门“嘭”一声关上,刚刚还一脸窝囊废模样的霍沛白瞬间变脸,他扭了两下脖子,玩味地扬了下嘴角。
谢遇明走进电梯时,听到身后走廊有人吹了一声口哨。电梯门即将关上的那刻,他抬眸望向门外。
霍沛白端着一张乖小孩的脸,歪头朝他露出个明朗的笑。
待霍沛白走后,余燎终于松开掐住路近棠的手,开始解自己西装裤的皮带。
路近棠口腔里渗出一股血腥味,他愤怒地用舌头顶了顶自己的腮帮,“你有病吧,我到底怎么得罪你了,有话就不能好好说?”

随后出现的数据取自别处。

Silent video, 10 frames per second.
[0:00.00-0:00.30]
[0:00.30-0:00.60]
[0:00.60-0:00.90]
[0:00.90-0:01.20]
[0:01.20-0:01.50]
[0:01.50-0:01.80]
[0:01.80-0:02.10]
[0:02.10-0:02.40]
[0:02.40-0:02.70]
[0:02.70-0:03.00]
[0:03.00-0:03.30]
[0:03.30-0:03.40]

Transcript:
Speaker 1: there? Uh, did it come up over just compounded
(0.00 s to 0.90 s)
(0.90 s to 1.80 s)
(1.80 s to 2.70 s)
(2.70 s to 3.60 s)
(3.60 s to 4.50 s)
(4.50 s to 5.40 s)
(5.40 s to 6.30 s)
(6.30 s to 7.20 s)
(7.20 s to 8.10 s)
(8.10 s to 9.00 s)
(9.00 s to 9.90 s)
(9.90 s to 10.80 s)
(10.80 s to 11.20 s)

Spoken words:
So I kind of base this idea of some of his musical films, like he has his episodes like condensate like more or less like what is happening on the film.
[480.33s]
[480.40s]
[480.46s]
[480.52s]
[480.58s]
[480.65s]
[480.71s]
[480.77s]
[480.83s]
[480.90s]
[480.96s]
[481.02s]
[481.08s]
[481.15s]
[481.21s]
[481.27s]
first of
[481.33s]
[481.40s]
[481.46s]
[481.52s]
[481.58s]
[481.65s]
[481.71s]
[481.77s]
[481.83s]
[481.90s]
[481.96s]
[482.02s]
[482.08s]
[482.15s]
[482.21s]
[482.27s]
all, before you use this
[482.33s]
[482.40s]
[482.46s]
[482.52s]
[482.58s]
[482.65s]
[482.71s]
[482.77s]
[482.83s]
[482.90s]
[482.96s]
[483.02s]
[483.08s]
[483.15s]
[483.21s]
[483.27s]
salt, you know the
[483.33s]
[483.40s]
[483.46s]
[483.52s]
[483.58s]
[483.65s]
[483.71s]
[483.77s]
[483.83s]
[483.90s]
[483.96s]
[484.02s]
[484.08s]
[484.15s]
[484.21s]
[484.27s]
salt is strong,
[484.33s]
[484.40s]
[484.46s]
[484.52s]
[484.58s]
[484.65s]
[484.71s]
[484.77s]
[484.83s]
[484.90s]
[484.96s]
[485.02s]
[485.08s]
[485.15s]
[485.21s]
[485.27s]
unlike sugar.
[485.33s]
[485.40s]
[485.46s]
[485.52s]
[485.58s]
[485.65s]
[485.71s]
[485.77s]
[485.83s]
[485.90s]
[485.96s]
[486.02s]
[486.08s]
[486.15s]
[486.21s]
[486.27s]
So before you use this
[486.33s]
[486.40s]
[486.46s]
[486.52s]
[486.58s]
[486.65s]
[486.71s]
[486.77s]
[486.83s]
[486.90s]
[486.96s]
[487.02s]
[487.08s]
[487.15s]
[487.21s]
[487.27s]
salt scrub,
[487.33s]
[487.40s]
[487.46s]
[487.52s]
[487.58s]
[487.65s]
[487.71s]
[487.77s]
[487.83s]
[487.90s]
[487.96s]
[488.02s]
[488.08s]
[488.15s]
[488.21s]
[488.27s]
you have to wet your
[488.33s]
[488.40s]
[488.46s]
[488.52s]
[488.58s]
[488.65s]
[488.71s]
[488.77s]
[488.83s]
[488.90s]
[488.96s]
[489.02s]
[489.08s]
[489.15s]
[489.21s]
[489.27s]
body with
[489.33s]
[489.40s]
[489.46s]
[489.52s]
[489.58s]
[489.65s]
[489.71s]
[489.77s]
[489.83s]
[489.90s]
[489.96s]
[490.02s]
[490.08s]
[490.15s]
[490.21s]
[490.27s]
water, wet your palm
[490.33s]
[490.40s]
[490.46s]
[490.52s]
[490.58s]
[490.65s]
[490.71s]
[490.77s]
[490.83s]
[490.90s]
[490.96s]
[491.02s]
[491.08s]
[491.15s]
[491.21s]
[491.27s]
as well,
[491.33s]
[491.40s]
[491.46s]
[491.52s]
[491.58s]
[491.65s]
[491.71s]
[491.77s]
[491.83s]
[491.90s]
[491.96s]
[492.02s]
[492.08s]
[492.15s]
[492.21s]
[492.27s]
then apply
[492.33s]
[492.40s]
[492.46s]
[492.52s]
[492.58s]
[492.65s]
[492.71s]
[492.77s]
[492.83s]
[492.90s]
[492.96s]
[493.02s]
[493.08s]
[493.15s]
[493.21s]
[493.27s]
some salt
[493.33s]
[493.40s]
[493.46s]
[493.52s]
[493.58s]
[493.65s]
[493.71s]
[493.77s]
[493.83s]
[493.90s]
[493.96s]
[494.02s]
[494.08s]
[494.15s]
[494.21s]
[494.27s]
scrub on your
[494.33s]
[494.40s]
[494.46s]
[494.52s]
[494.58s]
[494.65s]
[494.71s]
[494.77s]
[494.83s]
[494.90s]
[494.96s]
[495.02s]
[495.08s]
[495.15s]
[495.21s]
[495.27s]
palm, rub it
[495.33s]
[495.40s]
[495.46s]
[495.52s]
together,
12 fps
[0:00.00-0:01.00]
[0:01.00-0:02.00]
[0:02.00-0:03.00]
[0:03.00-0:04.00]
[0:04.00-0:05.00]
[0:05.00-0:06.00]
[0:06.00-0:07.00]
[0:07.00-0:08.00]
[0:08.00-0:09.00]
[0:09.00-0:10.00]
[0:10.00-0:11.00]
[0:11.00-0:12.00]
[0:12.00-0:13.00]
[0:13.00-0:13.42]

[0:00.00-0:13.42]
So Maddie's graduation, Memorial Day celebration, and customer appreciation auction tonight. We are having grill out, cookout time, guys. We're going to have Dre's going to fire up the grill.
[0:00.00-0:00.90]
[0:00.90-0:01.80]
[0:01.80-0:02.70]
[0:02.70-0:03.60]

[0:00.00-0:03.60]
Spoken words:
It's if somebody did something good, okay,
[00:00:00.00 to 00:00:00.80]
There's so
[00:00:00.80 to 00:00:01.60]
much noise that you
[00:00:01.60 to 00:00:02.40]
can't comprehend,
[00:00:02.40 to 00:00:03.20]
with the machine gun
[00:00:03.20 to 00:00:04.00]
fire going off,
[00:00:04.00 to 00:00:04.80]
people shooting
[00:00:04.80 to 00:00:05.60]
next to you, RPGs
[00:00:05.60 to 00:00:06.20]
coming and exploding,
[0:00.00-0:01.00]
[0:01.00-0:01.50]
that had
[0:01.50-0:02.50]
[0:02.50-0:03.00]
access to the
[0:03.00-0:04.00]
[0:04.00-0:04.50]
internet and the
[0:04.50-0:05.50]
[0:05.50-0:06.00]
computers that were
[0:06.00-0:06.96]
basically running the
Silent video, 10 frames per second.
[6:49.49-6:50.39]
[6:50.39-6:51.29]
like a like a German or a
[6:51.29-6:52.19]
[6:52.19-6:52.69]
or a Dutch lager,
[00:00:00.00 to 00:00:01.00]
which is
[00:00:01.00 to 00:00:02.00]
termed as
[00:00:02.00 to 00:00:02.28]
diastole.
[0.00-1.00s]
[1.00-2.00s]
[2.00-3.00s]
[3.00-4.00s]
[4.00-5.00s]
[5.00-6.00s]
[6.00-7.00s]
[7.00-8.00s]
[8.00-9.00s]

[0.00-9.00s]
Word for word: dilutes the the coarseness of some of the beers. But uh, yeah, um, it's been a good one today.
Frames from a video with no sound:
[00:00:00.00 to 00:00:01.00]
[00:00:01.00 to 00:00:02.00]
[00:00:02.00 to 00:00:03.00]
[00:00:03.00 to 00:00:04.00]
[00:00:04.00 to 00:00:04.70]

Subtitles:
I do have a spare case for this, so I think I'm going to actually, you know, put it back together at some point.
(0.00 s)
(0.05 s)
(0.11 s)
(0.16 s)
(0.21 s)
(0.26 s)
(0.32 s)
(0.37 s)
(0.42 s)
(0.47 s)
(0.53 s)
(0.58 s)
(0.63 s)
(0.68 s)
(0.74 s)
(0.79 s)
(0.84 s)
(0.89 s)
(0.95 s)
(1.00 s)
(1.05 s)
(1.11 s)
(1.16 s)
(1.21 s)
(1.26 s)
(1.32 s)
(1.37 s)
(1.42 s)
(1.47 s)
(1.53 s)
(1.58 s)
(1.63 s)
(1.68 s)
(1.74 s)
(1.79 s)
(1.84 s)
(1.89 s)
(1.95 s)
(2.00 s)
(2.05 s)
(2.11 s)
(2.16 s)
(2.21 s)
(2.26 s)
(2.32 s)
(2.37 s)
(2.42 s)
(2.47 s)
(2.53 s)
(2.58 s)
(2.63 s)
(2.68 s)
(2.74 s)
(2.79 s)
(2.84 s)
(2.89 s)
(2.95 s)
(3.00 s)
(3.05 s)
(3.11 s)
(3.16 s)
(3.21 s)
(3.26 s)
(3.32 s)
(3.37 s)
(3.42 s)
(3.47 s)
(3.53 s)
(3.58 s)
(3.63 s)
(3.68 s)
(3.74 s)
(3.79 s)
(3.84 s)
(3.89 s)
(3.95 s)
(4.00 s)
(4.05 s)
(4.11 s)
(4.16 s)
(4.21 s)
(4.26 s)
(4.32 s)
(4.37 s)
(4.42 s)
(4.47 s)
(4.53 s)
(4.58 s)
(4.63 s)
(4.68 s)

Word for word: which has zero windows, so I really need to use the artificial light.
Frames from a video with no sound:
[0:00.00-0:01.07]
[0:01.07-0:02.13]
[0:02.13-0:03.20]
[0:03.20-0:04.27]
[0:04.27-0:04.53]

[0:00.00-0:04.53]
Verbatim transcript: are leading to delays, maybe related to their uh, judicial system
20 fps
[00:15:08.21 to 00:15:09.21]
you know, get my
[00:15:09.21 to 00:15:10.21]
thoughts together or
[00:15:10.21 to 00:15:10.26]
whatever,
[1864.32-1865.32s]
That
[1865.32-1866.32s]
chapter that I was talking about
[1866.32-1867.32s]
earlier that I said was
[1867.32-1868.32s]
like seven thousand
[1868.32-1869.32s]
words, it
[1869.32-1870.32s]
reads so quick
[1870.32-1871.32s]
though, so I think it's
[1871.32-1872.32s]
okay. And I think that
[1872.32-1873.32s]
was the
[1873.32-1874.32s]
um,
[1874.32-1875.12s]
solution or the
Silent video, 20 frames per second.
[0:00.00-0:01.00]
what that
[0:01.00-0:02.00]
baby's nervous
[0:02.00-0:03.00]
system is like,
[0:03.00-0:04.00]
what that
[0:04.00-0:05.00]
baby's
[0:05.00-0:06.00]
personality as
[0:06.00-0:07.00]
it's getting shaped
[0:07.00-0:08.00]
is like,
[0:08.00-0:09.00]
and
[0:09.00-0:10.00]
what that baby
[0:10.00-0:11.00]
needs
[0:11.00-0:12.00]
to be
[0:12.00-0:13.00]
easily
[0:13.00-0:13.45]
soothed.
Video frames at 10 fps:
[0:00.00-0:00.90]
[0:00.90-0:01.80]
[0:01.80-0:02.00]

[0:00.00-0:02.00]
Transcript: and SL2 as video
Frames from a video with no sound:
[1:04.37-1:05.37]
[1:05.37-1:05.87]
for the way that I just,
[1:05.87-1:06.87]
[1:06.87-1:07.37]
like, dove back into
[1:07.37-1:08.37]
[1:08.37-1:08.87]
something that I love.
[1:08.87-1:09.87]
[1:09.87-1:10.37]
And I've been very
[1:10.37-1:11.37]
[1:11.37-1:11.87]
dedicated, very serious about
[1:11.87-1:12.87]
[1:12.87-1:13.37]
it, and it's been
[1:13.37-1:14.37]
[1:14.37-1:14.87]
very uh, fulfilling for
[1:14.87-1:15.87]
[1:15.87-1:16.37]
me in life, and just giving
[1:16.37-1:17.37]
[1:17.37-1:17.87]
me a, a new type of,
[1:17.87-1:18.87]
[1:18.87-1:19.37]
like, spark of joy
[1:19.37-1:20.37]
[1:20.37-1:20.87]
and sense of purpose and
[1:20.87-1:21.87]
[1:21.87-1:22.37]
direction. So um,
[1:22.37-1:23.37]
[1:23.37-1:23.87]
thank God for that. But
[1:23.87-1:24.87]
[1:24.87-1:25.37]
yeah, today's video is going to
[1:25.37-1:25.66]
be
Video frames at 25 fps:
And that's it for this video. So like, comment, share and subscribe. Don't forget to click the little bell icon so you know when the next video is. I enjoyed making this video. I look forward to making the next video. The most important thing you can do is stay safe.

要不是为了完成狐狸精留的任务,他现在铁定要跟眼前这个混球干一架。
余燎嘲讽地哼了一声,将皮带抽出,抓住路近棠的两只手腕就开始绑,“路近棠,你这会儿揣着明白装糊涂有意思吗?勾引我不够,还去找那个死野种,要不是碰巧被我撞见,你他么的现在是不是已经在吃他的鸡巴了?”
皮带将路近棠的手腕捆死,他心里大喊不妙,难道原本是狐狸精勾搭了那个看上去刚成年的小孩儿,好巧不巧被这个有暴力倾向的男的逮到了。
哇,那男狐狸精什么道行什么眼光啊,怎么千挑万选了个这么神经质的。
他知道跟神经病硬碰硬讨不着好,刚想编个幌子解释一番,就见面前的男人把自己粗壮狰狞的大肉棒掏了出来,然后按住他的后脑勺,直接怼到他眼前。